To reach that agreement, however, there were inevitable compromises. U.S. negotiators, with one eye on a Congress hostile to any climate action and the other on a raucous and unpredictable presidential race, took steps to insulate the deal from U.S. politics. For example, the deal did not commit any country to specific emissions reductions, a step that would have required Senate confirmation. Instead, countries offered up emissions reduction pledges of their own, in line with domestic political, economic and technological realities. And though the deal is now a part of international law, it does not include specific enforcement capabilities beyond targeting laggards with public opprobrium.
This looser structure ensured that the United States would be able to participate. But it also ensured that the deal’s success would rely to an unusual degree on signatories remaining committed to the norms, not just the rules, of the deal. For public opprobrium to be a useful deterrent for countries that do not live up to their pledges, the world has to know they are failing to comply.
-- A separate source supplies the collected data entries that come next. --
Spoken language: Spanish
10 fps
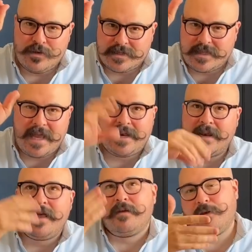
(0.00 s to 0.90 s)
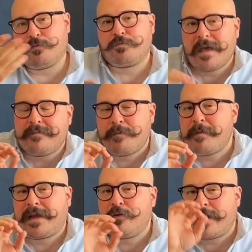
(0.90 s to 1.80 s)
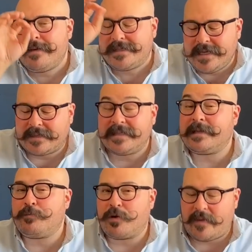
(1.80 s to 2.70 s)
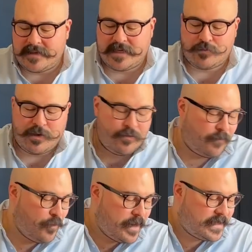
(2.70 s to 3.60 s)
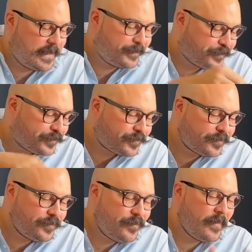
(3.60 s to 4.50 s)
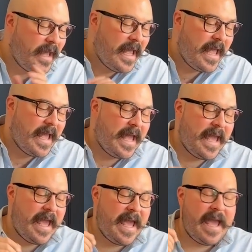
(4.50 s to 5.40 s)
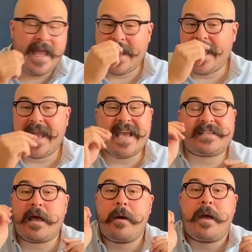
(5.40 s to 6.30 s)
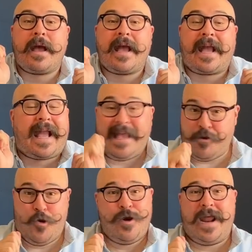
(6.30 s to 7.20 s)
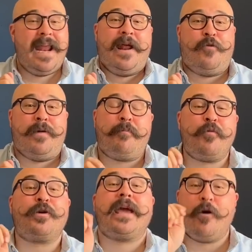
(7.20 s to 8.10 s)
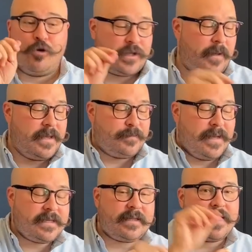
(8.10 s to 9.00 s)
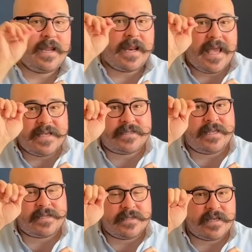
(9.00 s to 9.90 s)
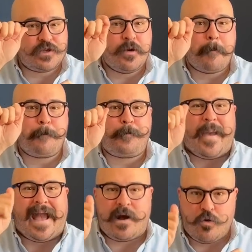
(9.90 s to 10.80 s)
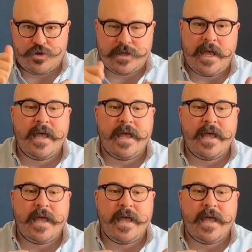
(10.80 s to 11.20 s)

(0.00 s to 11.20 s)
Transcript: estén, me imagino que va a haber ciertas temporadas que es cuando florece, eh, es cañón el aroma, porque otra vez vas a tener esta sensación pegajosa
Countries need to develop timely, transparent and consistent monitoring regimes that honestly track progress toward their emissions pledges. Expectations for ratcheting up emissions cuts over time have to be clear and constantly reinforced to prepare the public for changes and to reassure other signatories that any political or economic costs will be borne by all. If countries obfuscate or back away from the hope and ambition felt in Paris, that loose structure could collapse.
In short, the deal depends on trust. And it is exactly this trust that is at risk under the Trump administration.
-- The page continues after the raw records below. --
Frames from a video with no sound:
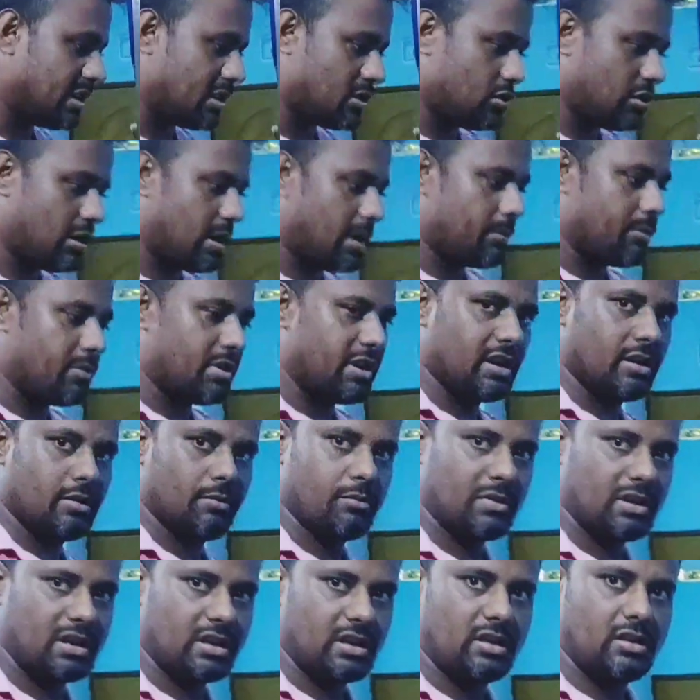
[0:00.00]
মানে
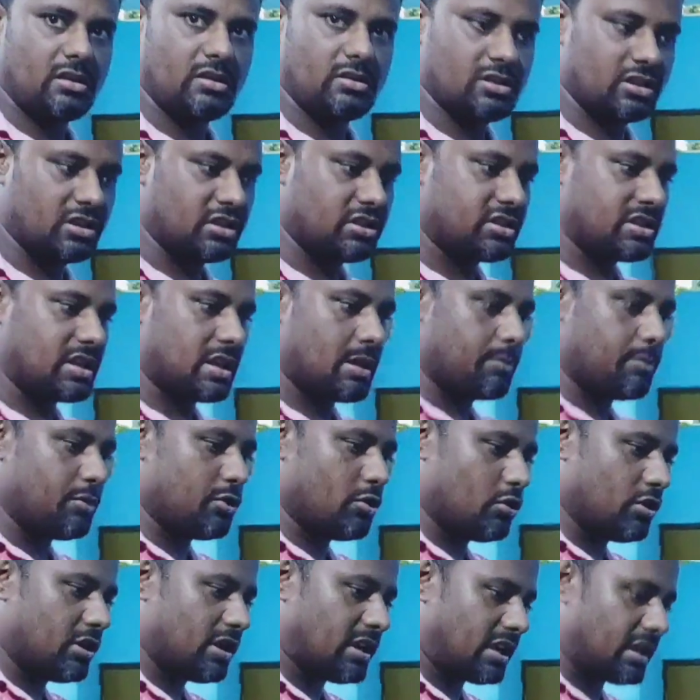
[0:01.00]
উপরে
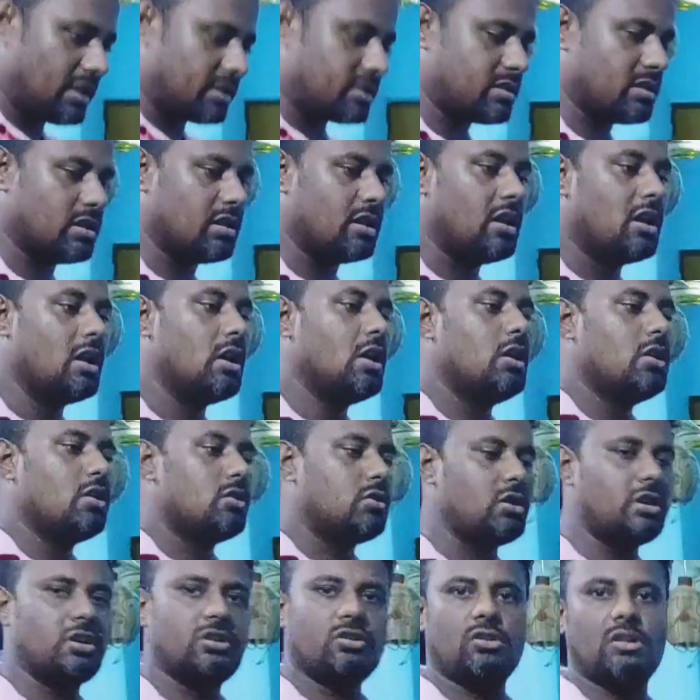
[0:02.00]
হ্যাঁ
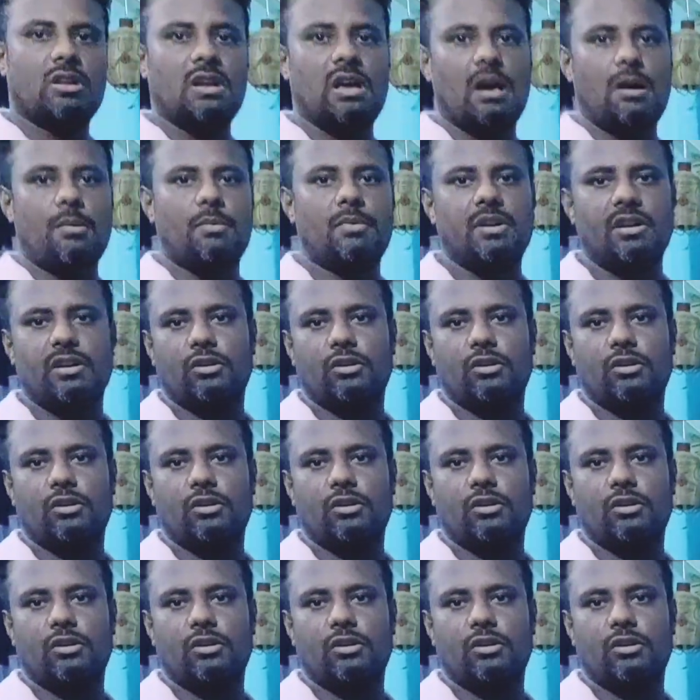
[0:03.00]
এই জন্যই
Some allies of President Trump have argued that the United States need not take the diplomatic risk of leaving Paris in order to avoid complying with it. Washington can choose not to implement the domestic policies necessary to reach its international commitments, or it can simply change those commitments. Nothing in the deal can prevent this. And, indeed, last week’s executive order, plus the administration’s steps to weaken fuel efficiency standards and ease methane emissions restrictions, will guarantee that the United States does not meet the Obama administration’s pledges. Whether the United States remains a signatory or not, the Trump administration is aiming squarely at the fragile trust that undergirds the deal. Other countries have signaled that they intend to remain in the accord irrespective of U.S. actions, but if they were to follow Washington’s lead and weaken their own commitments, the effectiveness of the deal could be rapidly undermined.
This kind of normative disruption would be typical of the Trump administration. Throughout the campaign and the early months of his presidency, Trump has ignored traditional practices of financial transparency, respect for a free press and basic regard for the truth. In each case, his failure to uphold the norms of presidential behavior has undermined public faith in the strength, honesty and durability of American institutions. Paying lip service to the letter of the Paris agreement while ignoring its spirit would be well within the bounds of his typical extraordinary behavior.
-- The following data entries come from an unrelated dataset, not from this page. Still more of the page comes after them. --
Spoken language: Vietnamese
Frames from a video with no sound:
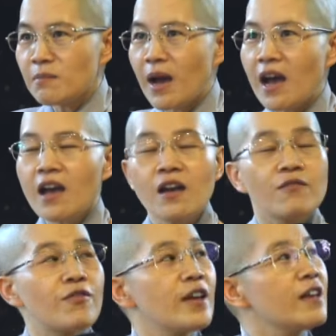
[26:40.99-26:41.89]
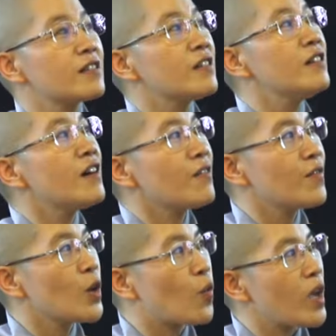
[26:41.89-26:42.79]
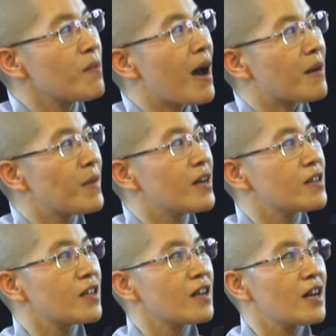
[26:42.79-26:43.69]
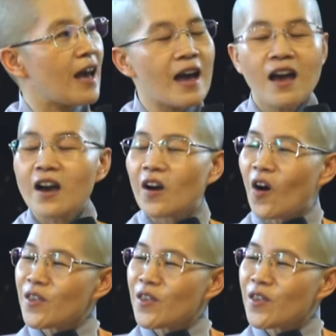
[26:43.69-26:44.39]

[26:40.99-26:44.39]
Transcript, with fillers: nhưng mà vì thương vì quý bạn mình cho nên là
The task for supporters of the Paris accord is clear. Shore up trust in and support for the deal among other signatories. Build confidence by helping to develop a transparent, consistent system for monitoring progress toward national pledges. Rally public and private financial support for countries already struggling to adapt. Support international momentum toward more ambitious emissions reduction targets over time. Make sure this administration’s behavior is an outlier, not a harbinger, so that when a climate-friendly president next takes power in Washington, there is more than an undead Paris accord waiting for it.